We begin our discussion with the most controversial contract in Islamic finance, that of bai al inah, but before we do, here is a word on who the Law Giver is today. In 620 A.D. the Law Giver was Allah (swt) who spoke through Muhammad (saw) and appointed him as another Law Giver for mankind. No Muslim contests that there is no other primary source of law in Islam. But how many laws did the Law Giver actually spell out? The reality is very few. As times changed, situations changed, the Prophet (saw) left our world, as did His companions, the successors of his companions and the successors of successors. New dominions came under Muslim rule, and Islamic law evolved over time. In the case of selling what one does not own, the enhancements came by the original Law Giver himself.

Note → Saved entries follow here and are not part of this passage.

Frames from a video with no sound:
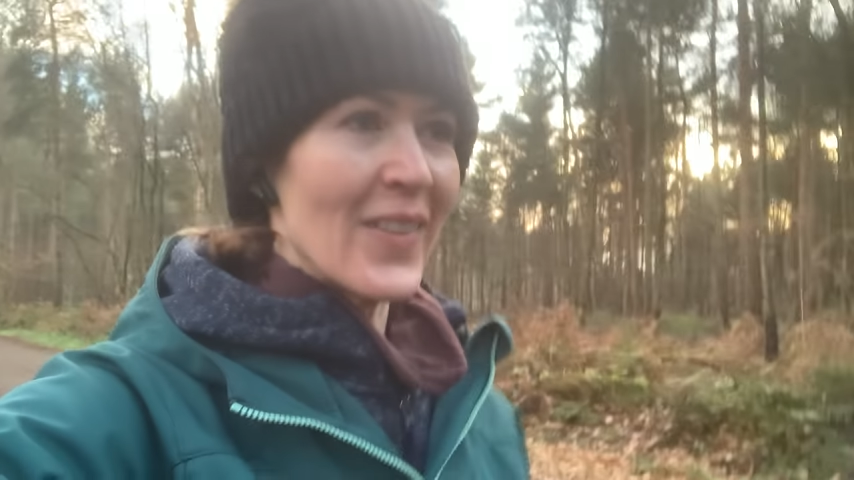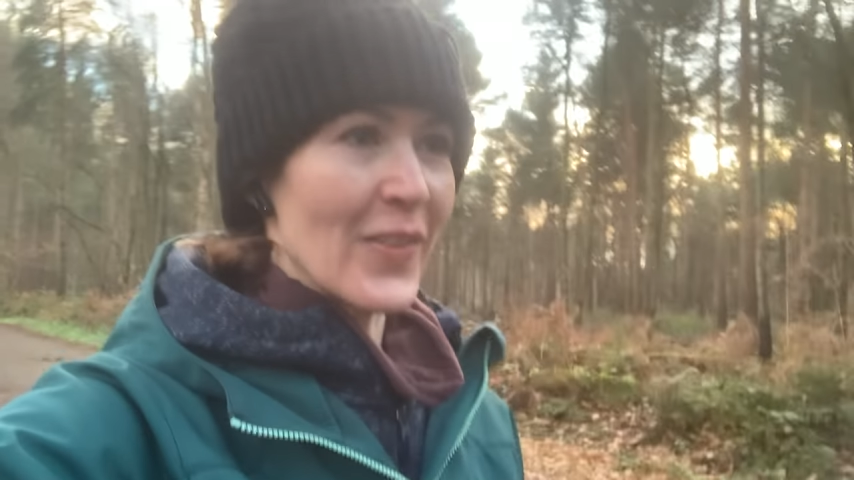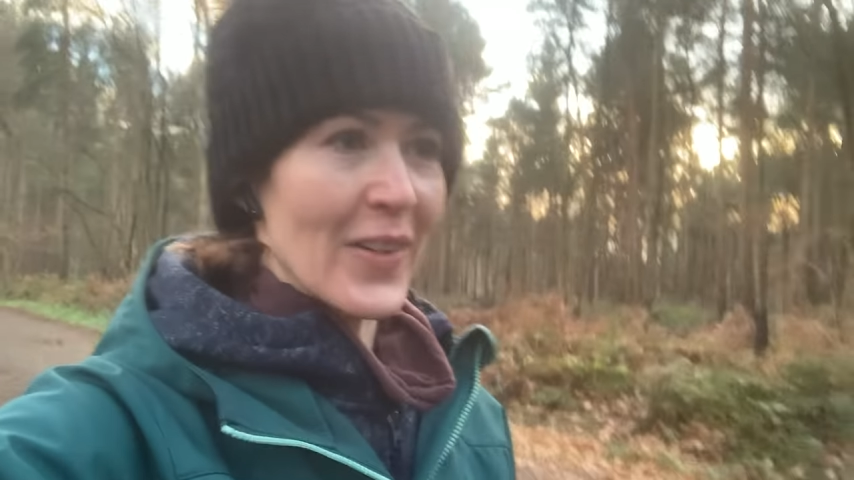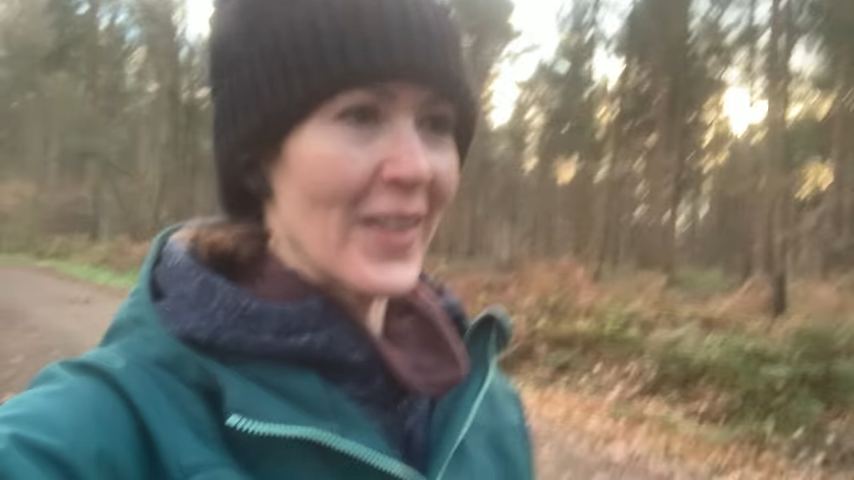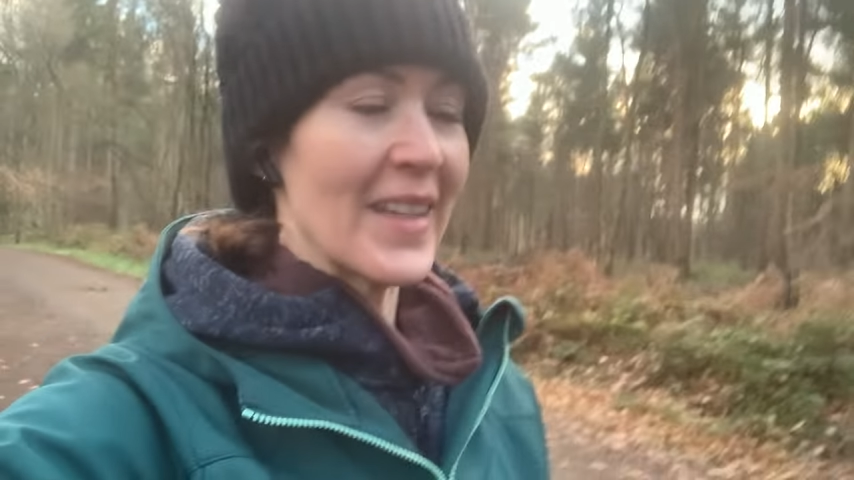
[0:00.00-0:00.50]

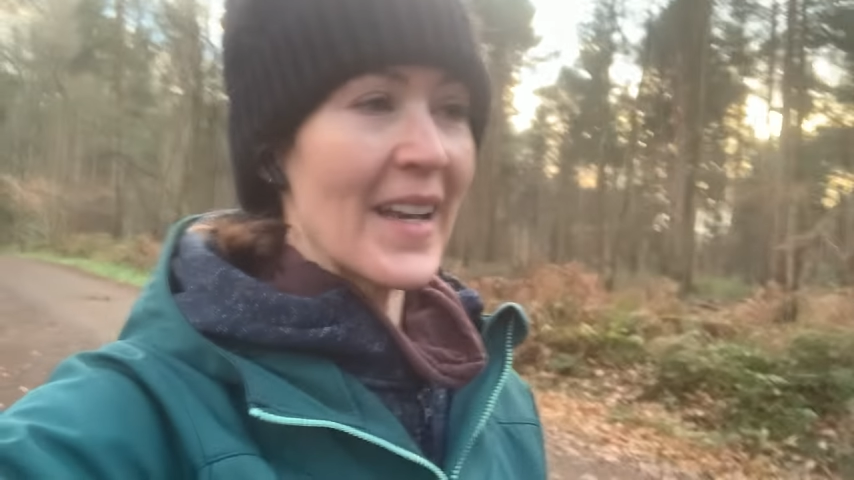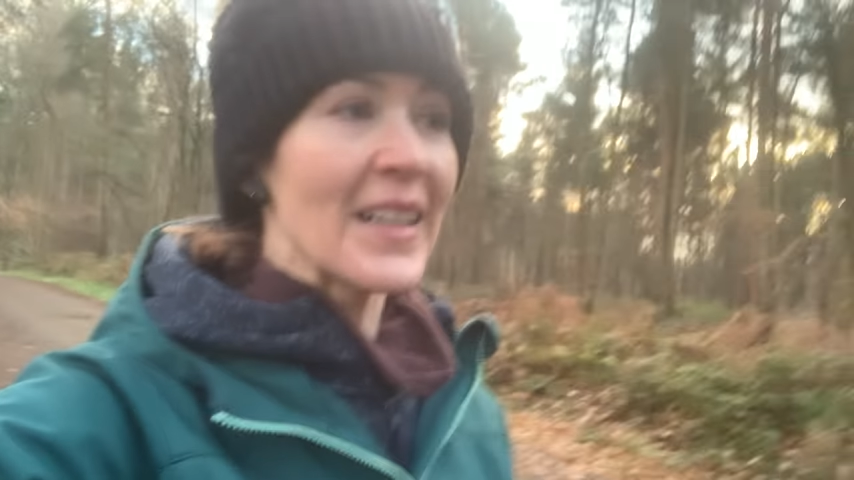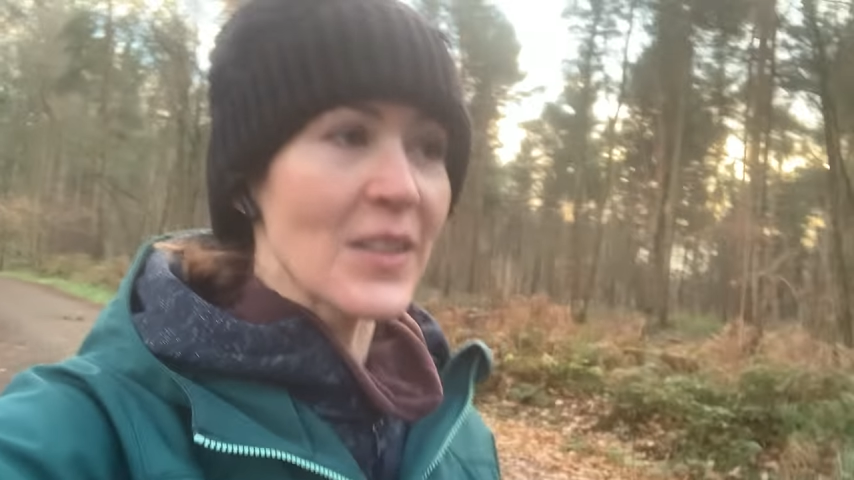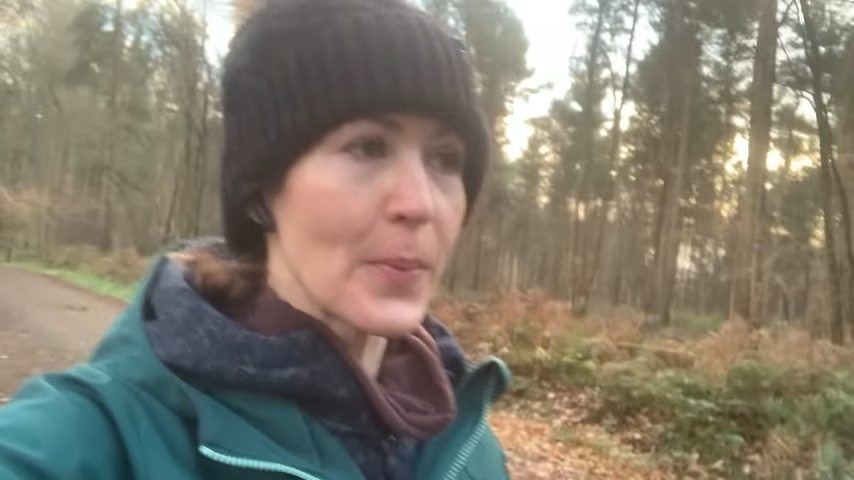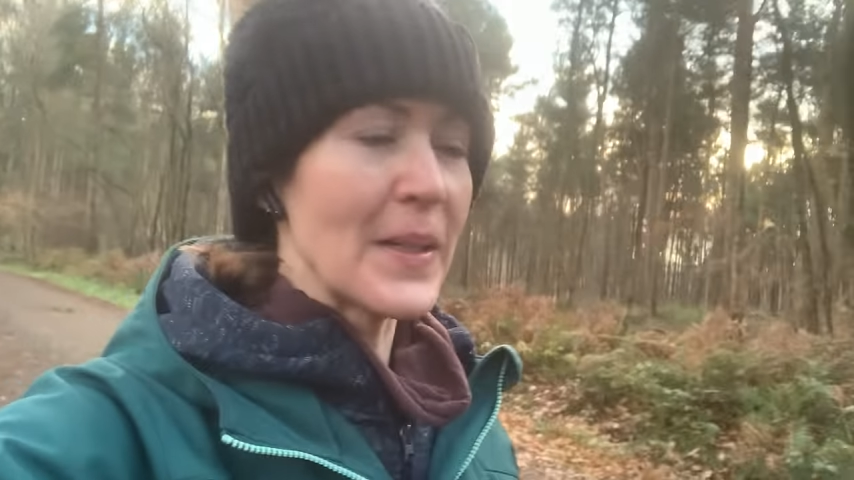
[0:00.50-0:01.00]
for the
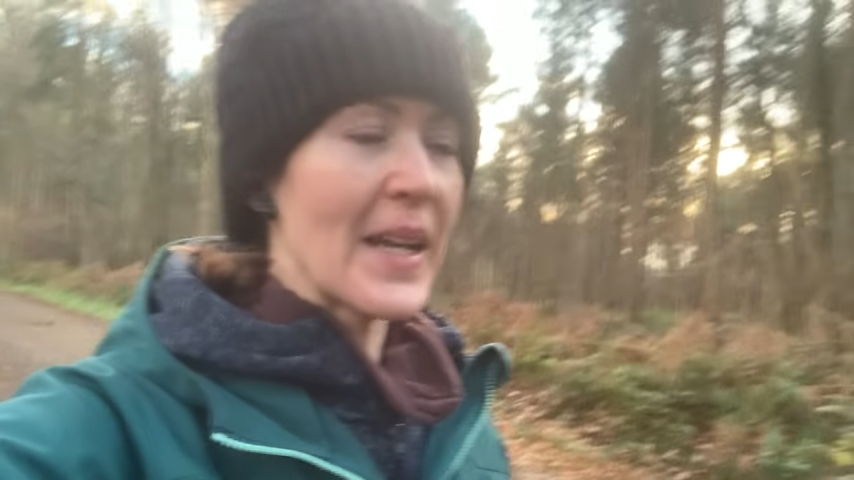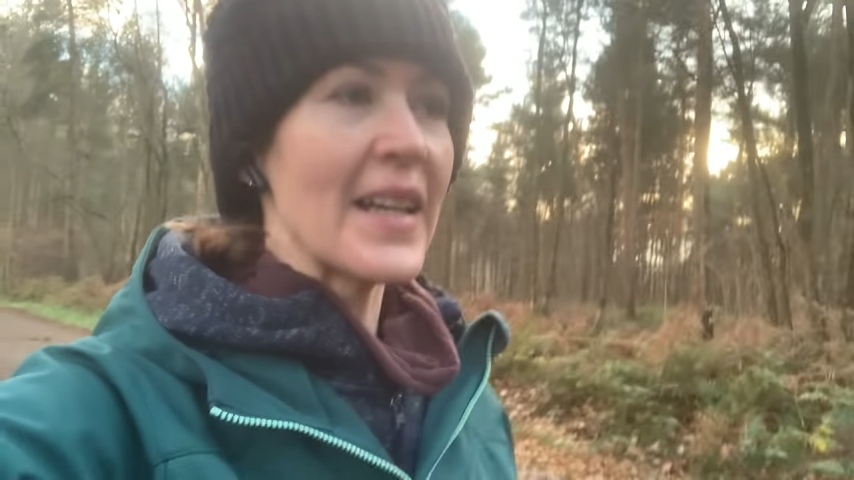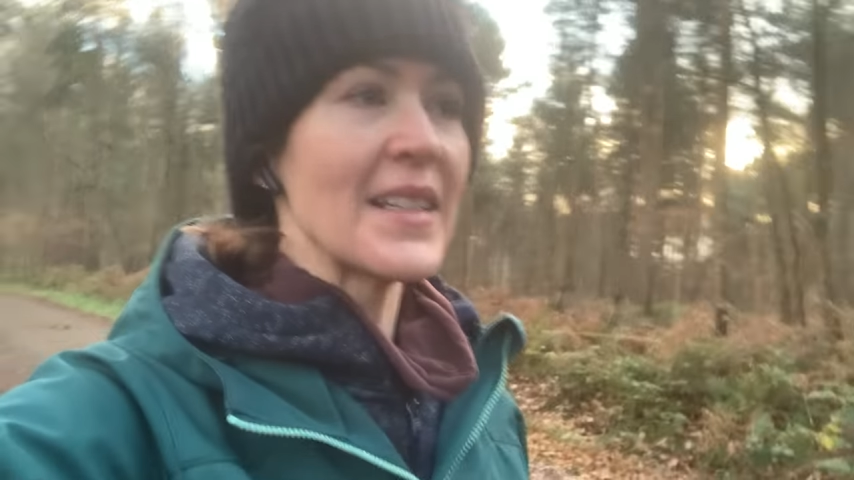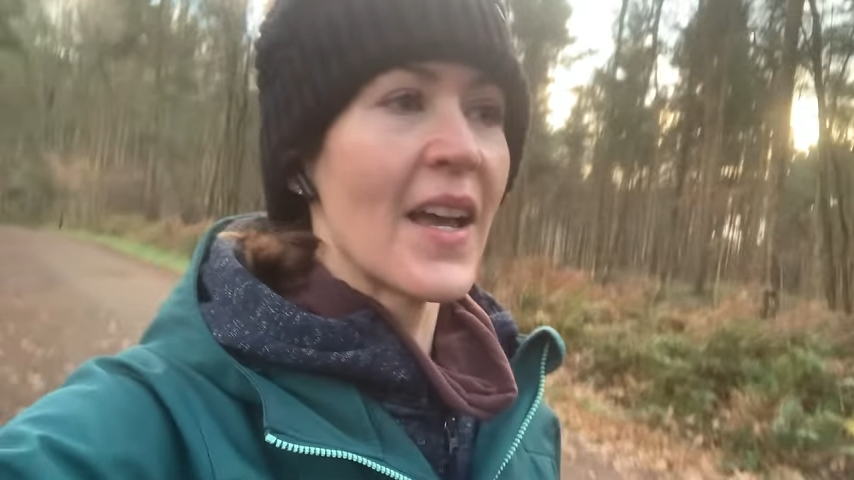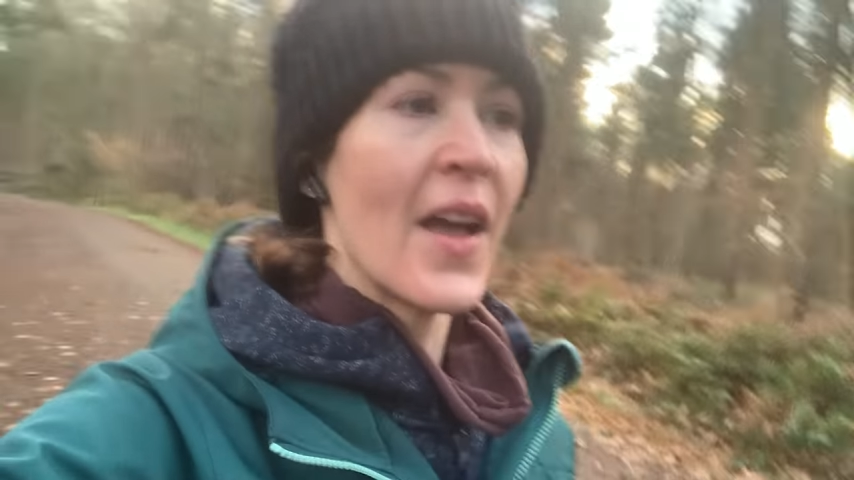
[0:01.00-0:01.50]
next couple of
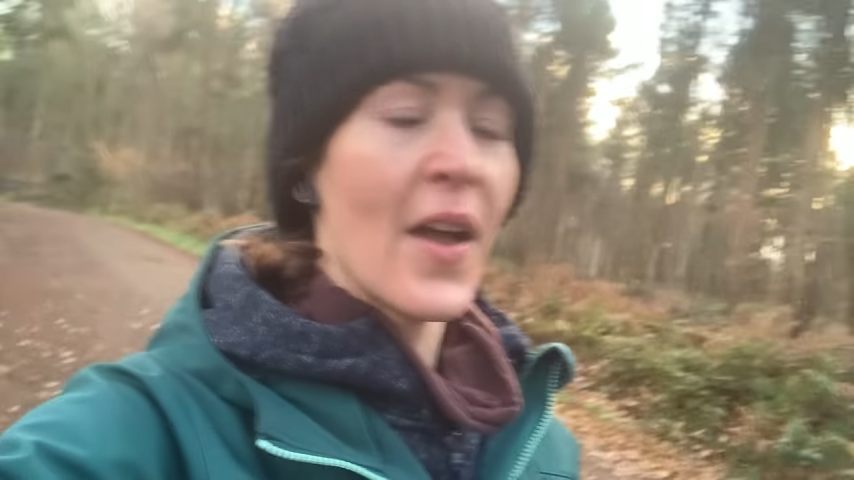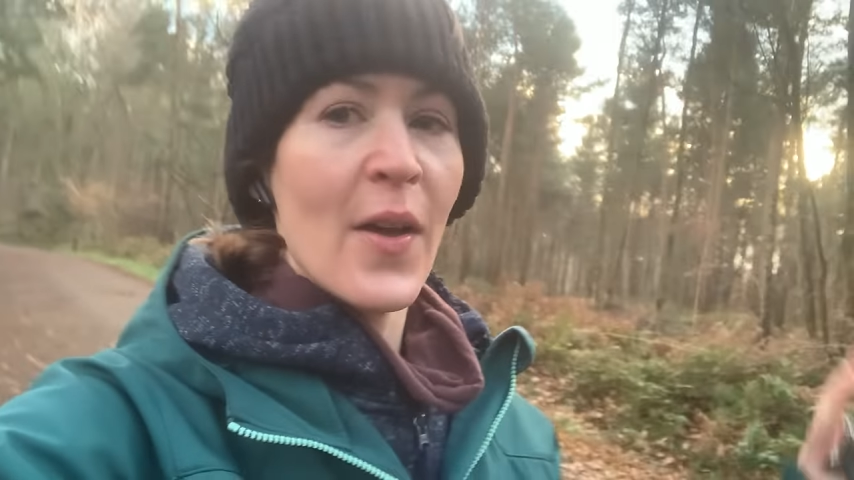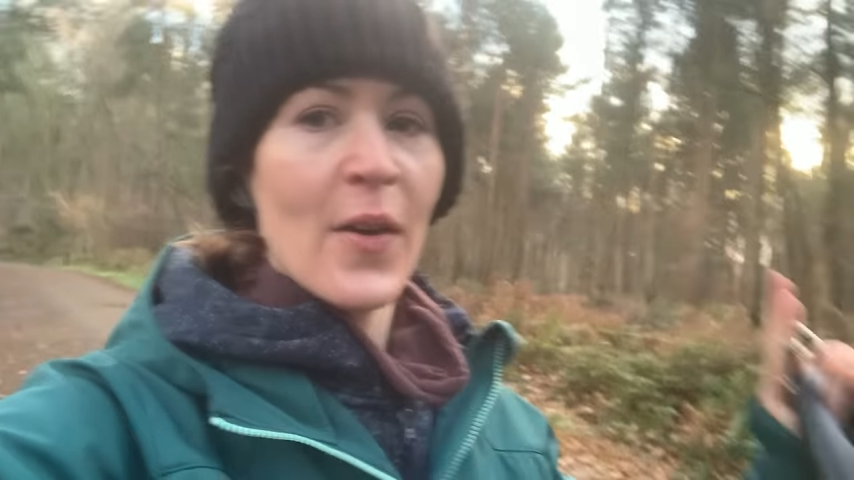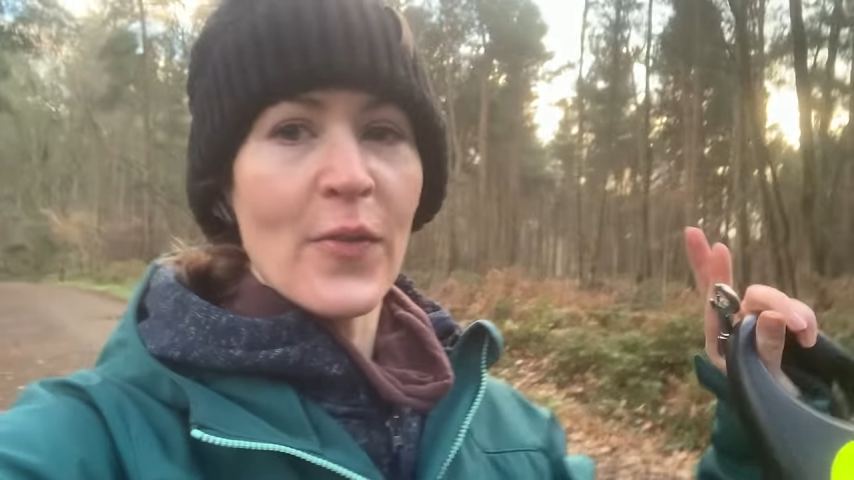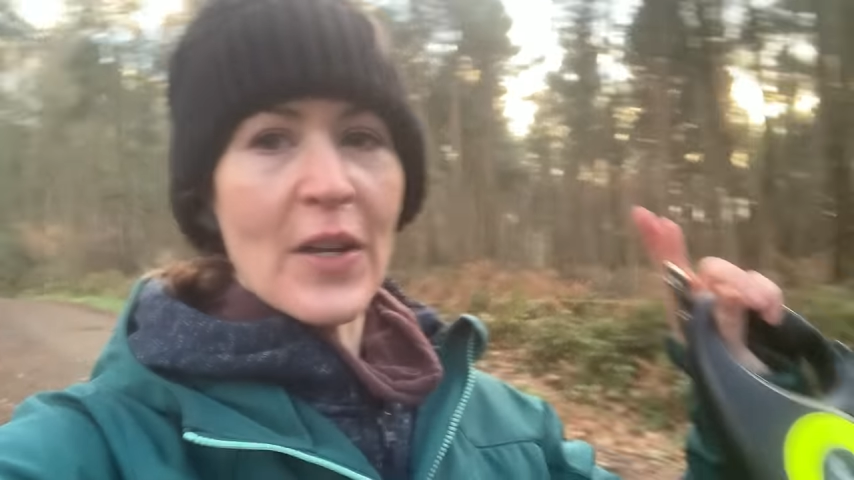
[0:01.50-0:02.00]
days.
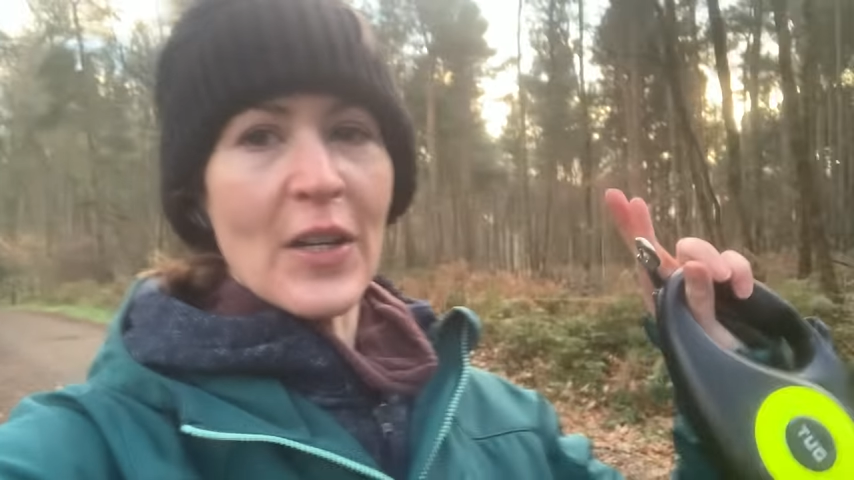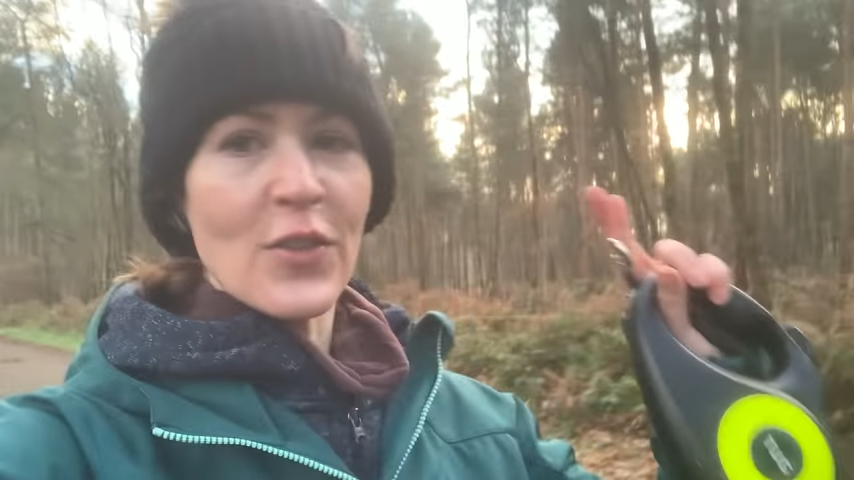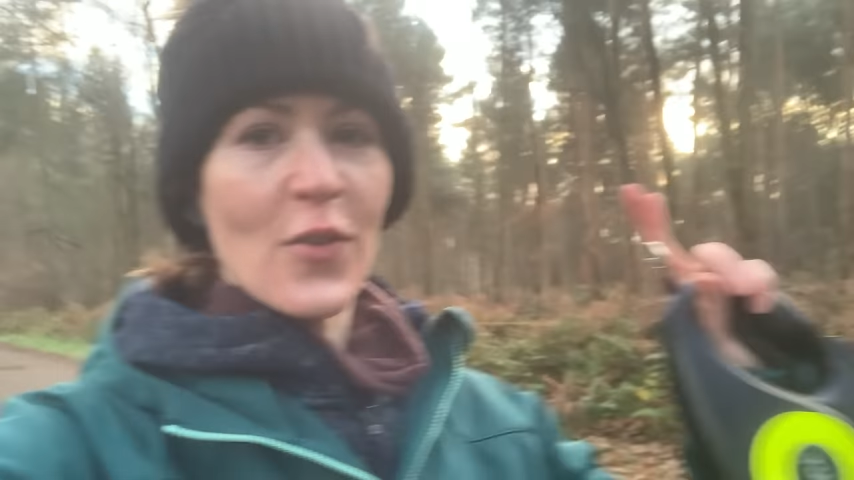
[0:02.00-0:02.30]
Fingers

The question to ask is who is the rightful Law Giver today? Every Muslim country is today either a democracy or a monarchy with Iran being the only official theocracy. Within democracies, elected members of Parliament pass laws in a country. If these members of Parliament are Muslims, it can be expected that they will pass laws within the guidelines set by the shariah. In a monarchy, the monarch is the Law Giver and in a theocracy, the cleric. In the space of Islamic finance certain bodies have been set up that are funded by the various Muslim countries, and these bodies have gathered together a bodice of shariah scholars who now issue legal guidelines or fatwas. They assemble in an ijmah and pass certain rulings based on their research and understanding. Whatever we as authors of this work are commenting on is not based on fatwas we have individually devised.

A reader can also argue: Who gave shariah scholars the authority or the right to pass fatwas? The answer is no one. These fatwas are not binding legislation of all member countries, although some are; however, the infrastructure of developing a sound education system of developing shariah scholars and having benchmarks for their qualifications is sadly missing from the Muslim world and we acknowledge that. Any reader of Islamic finance should view the websites of the following entities:

Accounting and Auditing of Islamic Financial Institutions (AAOIFI)

Islamic Financial Services Board (IFSB)

Islamic Development Bank

International Shariah Research Academy

Organization of Islamic Countries Fiqh Academy

Bank Negara Malaysia Shariah Advisory Council

Shariah boards of the Central Banks of various countries

Dow Jones Islamic indices

We also advise the reader to download a version of Sahih Muslim and the Holy Quran in his or her language to keep as a reference.